Named as defendants were the school, its trustees and other school officials, including a dean, Stephen McNamee, and chancellor, Gary Miller.
The jury found that Adams’ “speech activity’ was “a substantial or motivating factor in the defendants’ decision to not promote” him.
The jury also found that the defendants would not have made the same decision “in the absence of plaintiffs’ speech activity.”
“We are grateful that the jury today reaffirmed the fundamental principle that universities are a marketplace of ideas, not a place where professors face retaliation for having a different view than university officials,” said ADF Litigation Staff Counsel Travis Barham, who participated in the trial this week. “As the jury decided, disagreeing with an accomplished professor’s religious and political views is no grounds for denying him a promotion.”
“The jury saw what we have long known to be true about the wrong done to Dr. Adams,” said Senior Legal Counsel David Hacker. “The verdict is a powerful message for academic freedom and free speech at America’s public universities.”
“We’re grateful the jury determined what we have long known to be true – that the university violated Dr. Adams’ constitutional rights when it denied his promotion,” said French, ACLJ senior counsel. “This is an important victory for academic freedom and the First Amendment.”
The case went to the U.S. Court of Appeals for the 4th Circuit for a ruling in 2011 that said “no individual loses his ability to speak as a private citizen by virtue of public employment.”
The court said Adams’ columns “addressed topics such as academic freedom, civil rights, campus culture, sex, feminism, abortion, homosexuality, religion, and morality.”
“Such topics plainly touched on issues of public, rather than private, concern.”
Adams had a novel way of making his point, as WND reported a year ago.
For example, in a Townhall.com column he poked fun at the idea a university should exclude a Chick-fil-A restaurant from its property because of pro-family views of the company’s owner.
Such exclusion, which Adams described as “queer reasoning,” would make the university more “inclusive,” campaigners apparently believed.
“I’ve been thinking about it, and I’ve decided that our LGBTQIA Office here on my campus makes me feel uncomfortable.
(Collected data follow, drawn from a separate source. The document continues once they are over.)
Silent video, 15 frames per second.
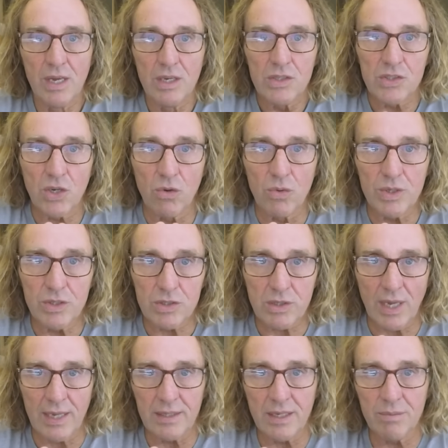So when you
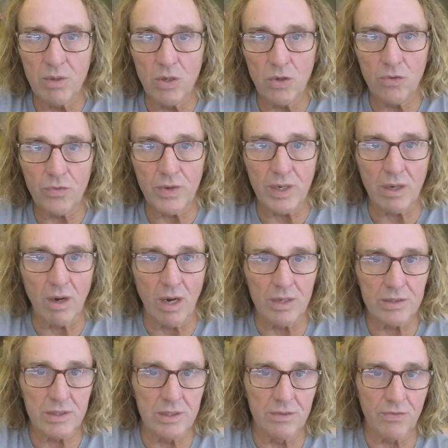slightly move, it
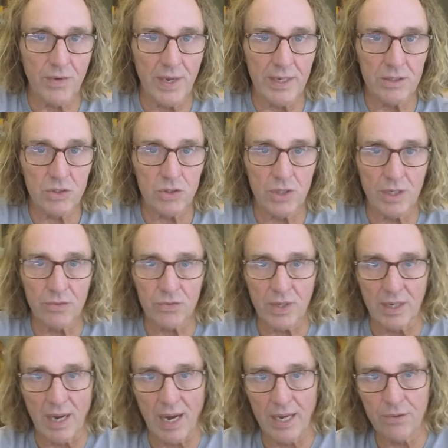causes a phase shift at
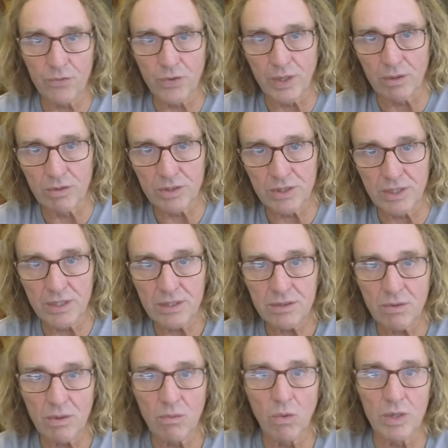high frequencies,
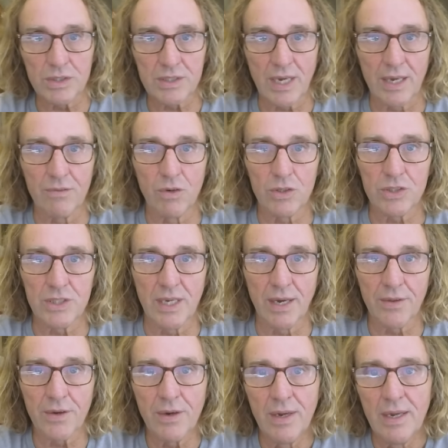one side versus the
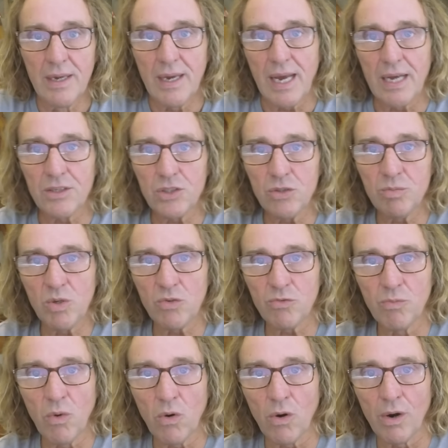other. As you move
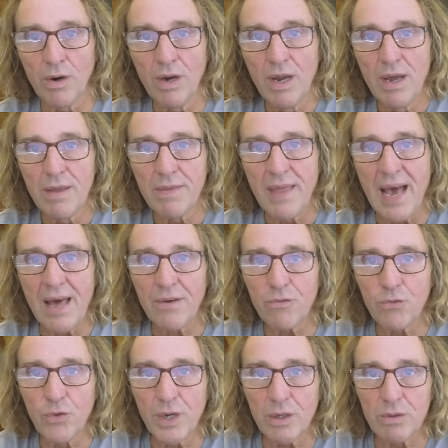more, that
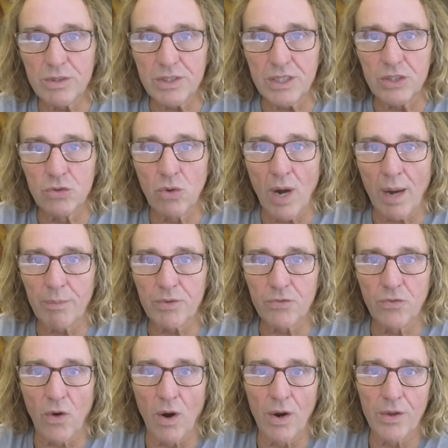frequency drops
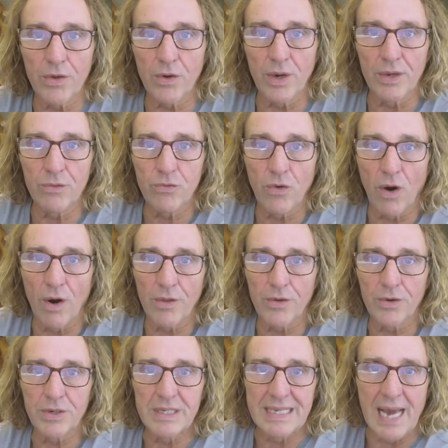farther and
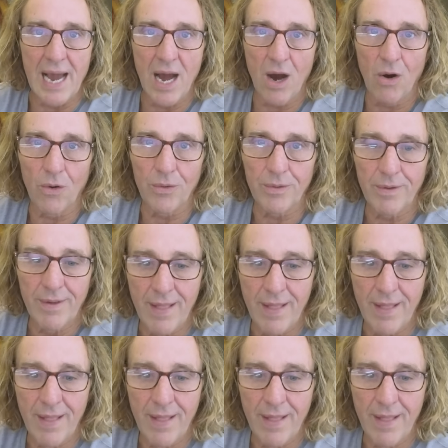farther down.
In fact, the rainbow is a symbol of hate. So, next week, I plan to introduce a resolution to ban them from campus,” he wrote. “I expect the resolution to be defeated because it is idiotic. I’m just hoping I get a special office as a consolation prize – simply for being a narrow minded bigot.”
Lawyers reported when Adams was denied promotion in 2006, he had “multiple awards and rave reviews from students for his teaching, he had published more peer-reviewed articles than all but two of his colleagues, and he had a distinguished record of service both on and off campus, culminating in earning UNCW’s highest service award.”
William Creeley, writing on the website of the the Foundation for Individual Rights in Education, said the case raised concerns.
“While the government as employer may reasonably expect a significant amount of control over the public speech of district attorneys, that same amount of control over the scholarly research and teaching of public university faculty members is inappropriate and amounts to an infringement on academic freedom.”